To investigate the particular pathology of the Arctic APP (APParc) early-onset familial Alzheimer disease (eoFAD) mutation for the first time in vivo with PET in comparison with other eoFAD mutations ...and sporadic Alzheimer disease (sAD).
We examined 2 APParc mutation carriers together with 5 noncarrier siblings cross-sectionally with (11)C-labeled Pittsburgh compound B (PiB) and (18)F-fluorodeoxyglucose (FDG) PET, as well as MRI, CSF biomarkers, and neuropsychological tests. Likewise, we examined 7 patients with sAD, 1 carrier of a presenilin 1 (PSEN1) mutation, 1 carrier of the Swedish APP (APPswe) mutation, and 7 healthy controls (HCs).

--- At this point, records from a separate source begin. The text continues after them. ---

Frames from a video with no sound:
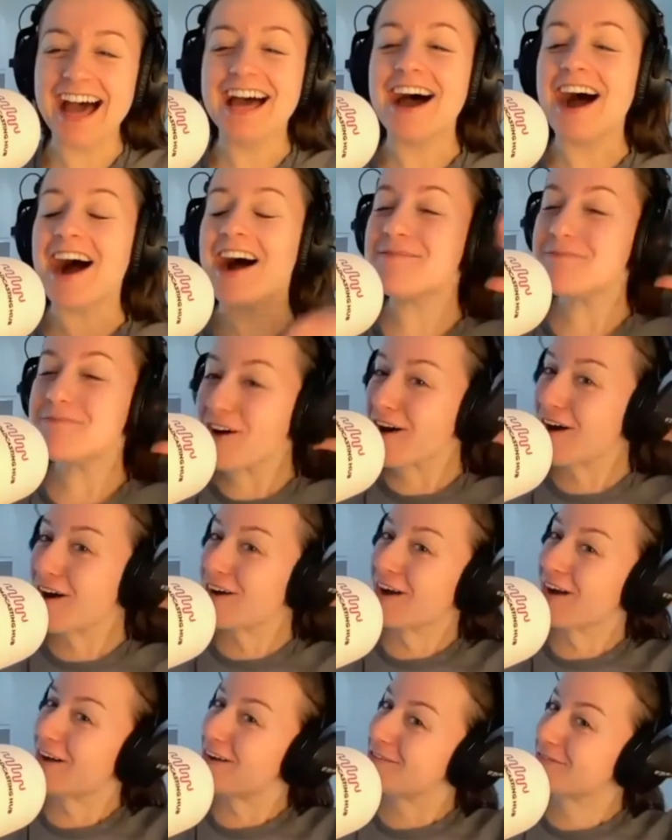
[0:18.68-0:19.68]
I'm not
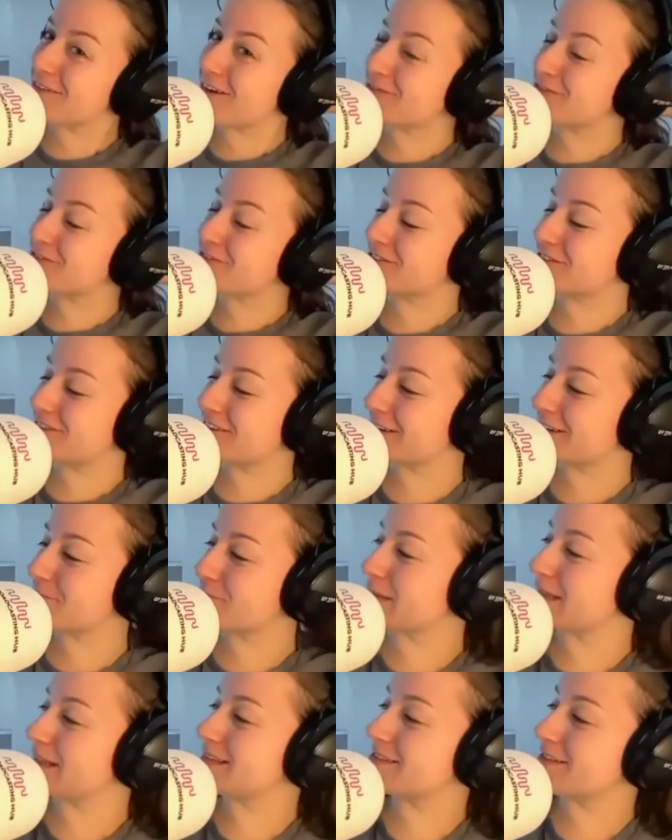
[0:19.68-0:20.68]
hungover. I've just got like a
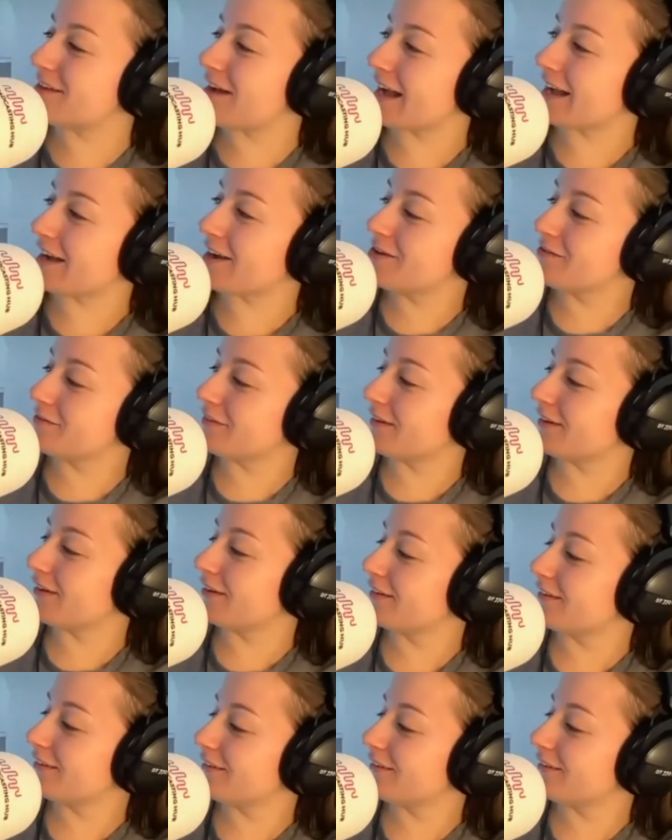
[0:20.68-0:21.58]
pizza hangover.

Cortical PiB retention was very low in the APParc mutation carriers while cerebral glucose metabolism and CSF levels of Aβ(1-42), total and phosphorylated tau were clearly pathologic. This was in contrast to the PSEN1 and APPswe mutation carriers revealing high PiB retention in the cortex and the striatum in combination with abnormal glucose metabolism and CSF biomarkers, and the patients with sAD who showed typically high cortical PiB retention and pathologic CSF levels as well as decreased glucose metabolism when compared with HCs.
The lack of fibrillar β-amyloid (Aβ) as visualized by PiB PET in APParc mutation carriers suggests, given the reduced glucose metabolism and levels of Aβ(1-42) in CSF, that other forms of Aβ such as oligomers and protofibrils are important for the pathologic processes leading to clinical Alzheimer disease.